By 2016, "smartphone" will be a small part of the embedded processor / ARM
marketshare, which is what we'll actually be concerned with.

------
xiaoma
That was a wonderful graph. It took me a moment to figure out how to read it
since the year numbers at the bottom were below the fold, but it captures the
horrible quality of the predictions perfectly.

Just mentally drawing a line from the android 2010 starting point to the 2011
starting point (to get the true growth) and comparing the slope with that
measly little increase they predicted in their 2010 line nearly made me laugh.
Seeing the same mistake virtually replicated going from 2011 to 2012 did.

This is one of those examples where the proverbial monkey's throwing at a
prediction dartboard would have been more accurate.

------
hemancuso
If IDC could predict such things with any degree of accuracy they would make a
lot more money selling the research to hedge funds rather than media shills.

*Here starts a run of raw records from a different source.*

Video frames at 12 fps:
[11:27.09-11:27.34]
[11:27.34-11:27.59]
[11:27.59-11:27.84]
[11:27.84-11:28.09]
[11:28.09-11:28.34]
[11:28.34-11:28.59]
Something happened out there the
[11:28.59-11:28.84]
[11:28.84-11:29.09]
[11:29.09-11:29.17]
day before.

The fact that they don't validates the degree to which these reports are just
idle speculation.

------
jere
Well, sure. If you had made predictions about the smartphone market 4 years
ago (before the first commercial Android phones) or 5 years ago (before iPhone
was released), your predictions would be utterly and hopelessly wrong.

------
MiguelHudnandez
When everyone buys a new phone roughly every two years, I can't imagine how
accurate a 3 1/2-year prediction could be.

------
mtgx
I agree. IDC, especially, has had more misses than hits. If they are so good
at predicting this stuff, why aren't they doing predictions for next year?
Shouldn't that be easier? I think they don't do it that way because that's too
easy to check and call them out for it, compared to calling them out in 2016
for the prediction they are making now.

------
Toshio
Using advanced game theory, and based on what the Metro interface looks like
right now, and how it evolved in the past 12 months, I can accurately predict
that winpho's marketshare in 2016 will be exactly what it is today.